*EXERCISE OBJECTIVE*. Output every record exactly, apart from its images.

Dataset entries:
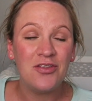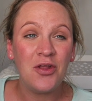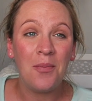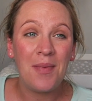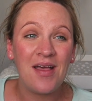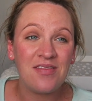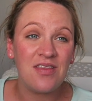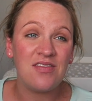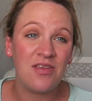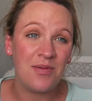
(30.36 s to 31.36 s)
Not
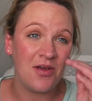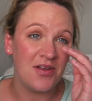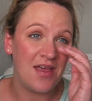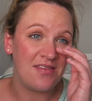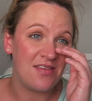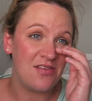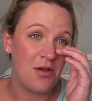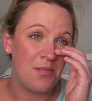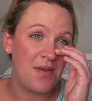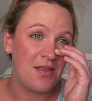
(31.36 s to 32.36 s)
masses, to be honest. There's
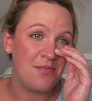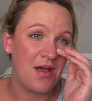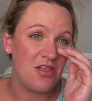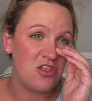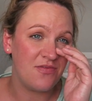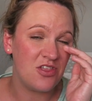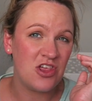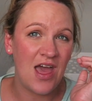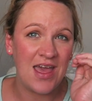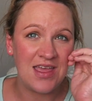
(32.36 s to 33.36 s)
not been much of a
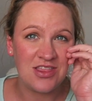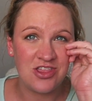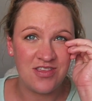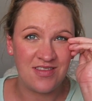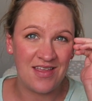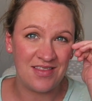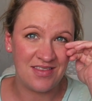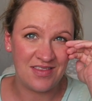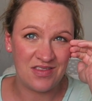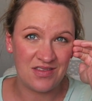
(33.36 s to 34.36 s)
change
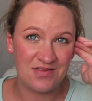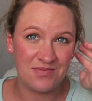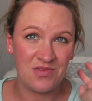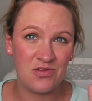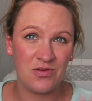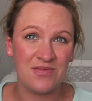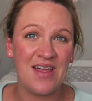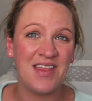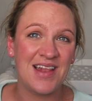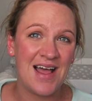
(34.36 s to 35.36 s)
since sort of
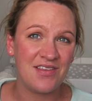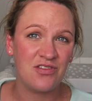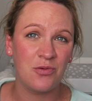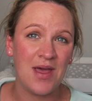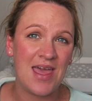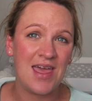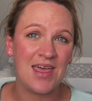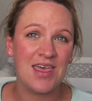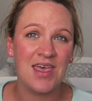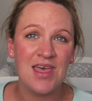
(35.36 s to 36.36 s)
like the last
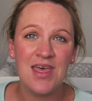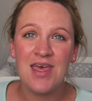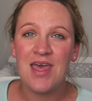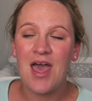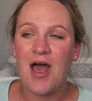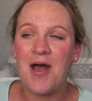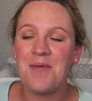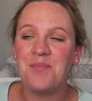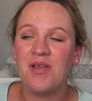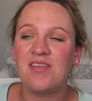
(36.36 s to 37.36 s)
week,
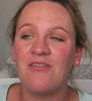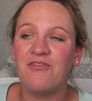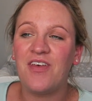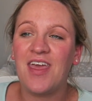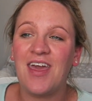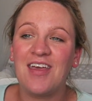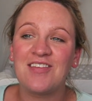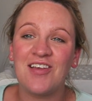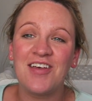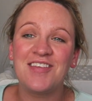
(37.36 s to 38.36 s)
but something
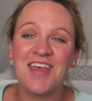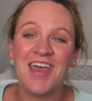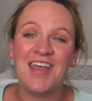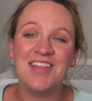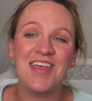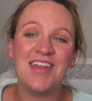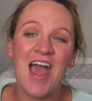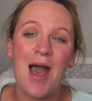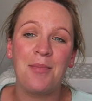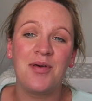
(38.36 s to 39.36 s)
exciting did
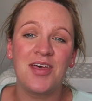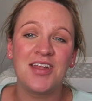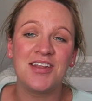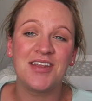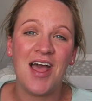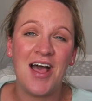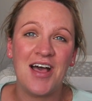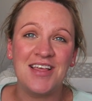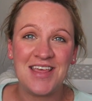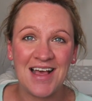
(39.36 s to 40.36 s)
happen
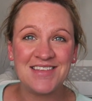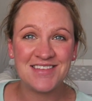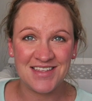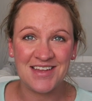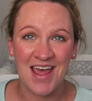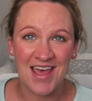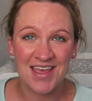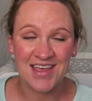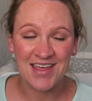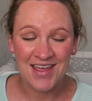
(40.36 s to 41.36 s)

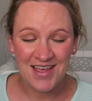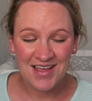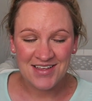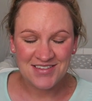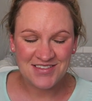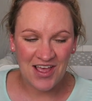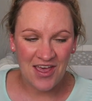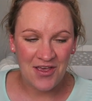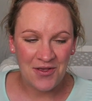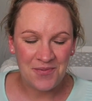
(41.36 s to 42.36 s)
yesterday.
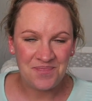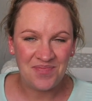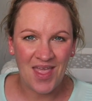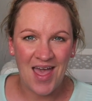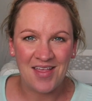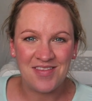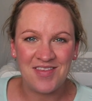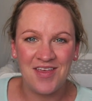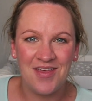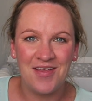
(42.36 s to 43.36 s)
So as
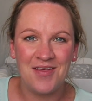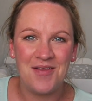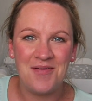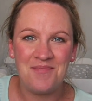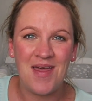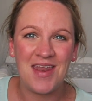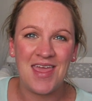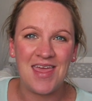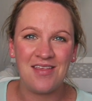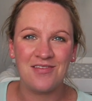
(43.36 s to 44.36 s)

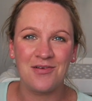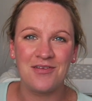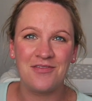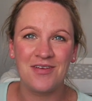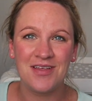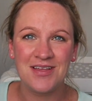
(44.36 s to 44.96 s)
many sort of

*ANSWER SPACE*.
(30.36 s to 31.36 s)
Not
(31.36 s to 32.36 s)
masses, to be honest. There's
(32.36 s to 33.36 s)
not been much of a
(33.36 s to 34.36 s)
change
(34.36 s to 35.36 s)
since sort of
(35.36 s to 36.36 s)
like the last
(36.36 s to 37.36 s)
week,
(37.36 s to 38.36 s)
but something
(38.36 s to 39.36 s)
exciting did
(39.36 s to 40.36 s)
happen
(40.36 s to 41.36 s)

(41.36 s to 42.36 s)
yesterday.
(42.36 s to 43.36 s)
So as
(43.36 s to 44.36 s)

(44.36 s to 44.96 s)
many sort of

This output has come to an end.